Trigger Finger


Trigger Finger

Trigger finger is a condition that causes pain, stiffness, and locking/catching of the finger during bending. This occurs due to entrapment of the flexor tendons or a nodule at the A1 pulley of the finger. This is seen in patients with diabetes or rheumatoid arthritis, but often there is no cause. If patients have one trigger finger, it is possible that they will have another in the future.

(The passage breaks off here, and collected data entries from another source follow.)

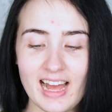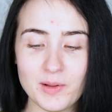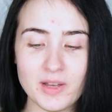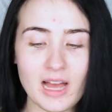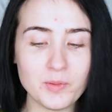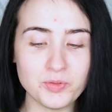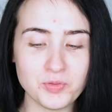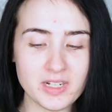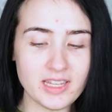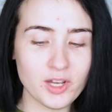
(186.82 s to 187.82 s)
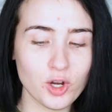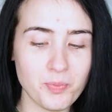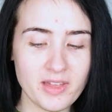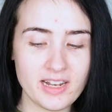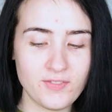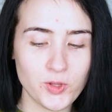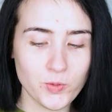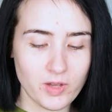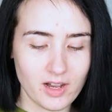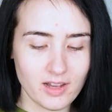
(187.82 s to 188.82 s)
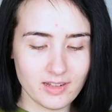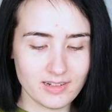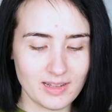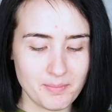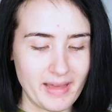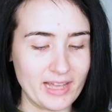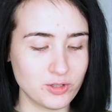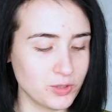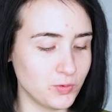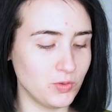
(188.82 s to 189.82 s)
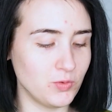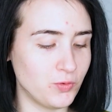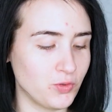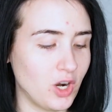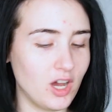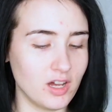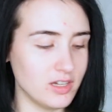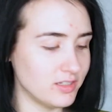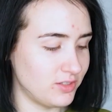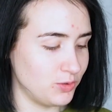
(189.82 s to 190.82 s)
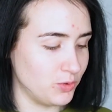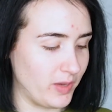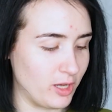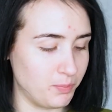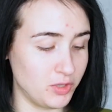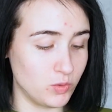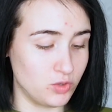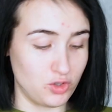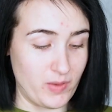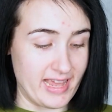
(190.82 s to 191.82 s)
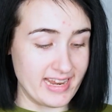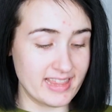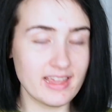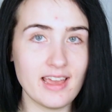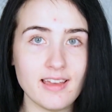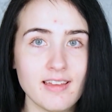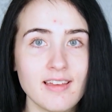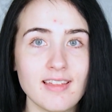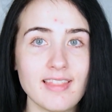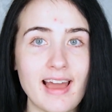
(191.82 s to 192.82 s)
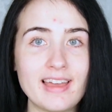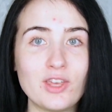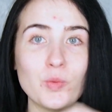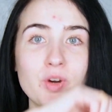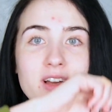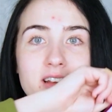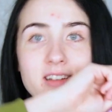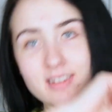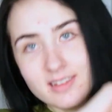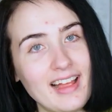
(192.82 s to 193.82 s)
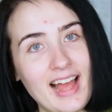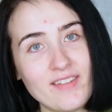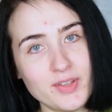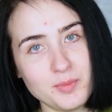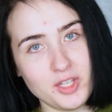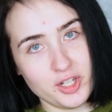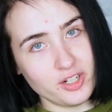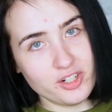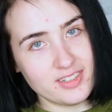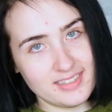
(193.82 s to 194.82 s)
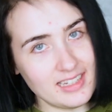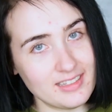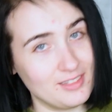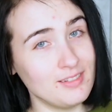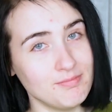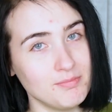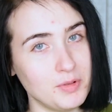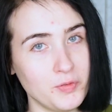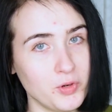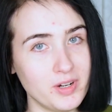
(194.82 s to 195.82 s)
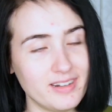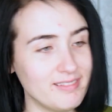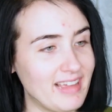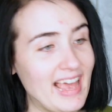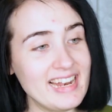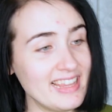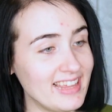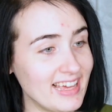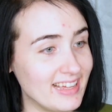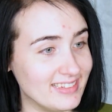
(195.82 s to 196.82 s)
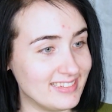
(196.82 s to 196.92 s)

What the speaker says: I would really hope that if you got a magic frog to help you do anything, that you would have him cure your disease before anything else.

The diagnosis of trigger finger can be made by your provider in clinic, and it usually does not require further imaging like an MRI unless other issues are present.


Nonsurgical Treatment

  • NSAIDS, such as Aleve or Ibuprofen for pain control, ice, and rest
  • Steroid injections at the base of the finger to relieve inflammation of the flexor tendon. These injections are very effective and frequently will permanently fix the problem. It may take 2-3 injections to completely get rid of the pain and catching. Dr. Fleager will not provide more than 3 steroid injections per finger, to avoid tendon injury.

Surgical Treatment
If your symptoms do not respond to the above non-operative treatments, surgery may be indicated. Dr. Fleager can perform a trigger finger release in the office with the patient awake, or in the operating room with the patient asleep. This is a day surgery that does not require an overnight stay or any post-operative physical therapy.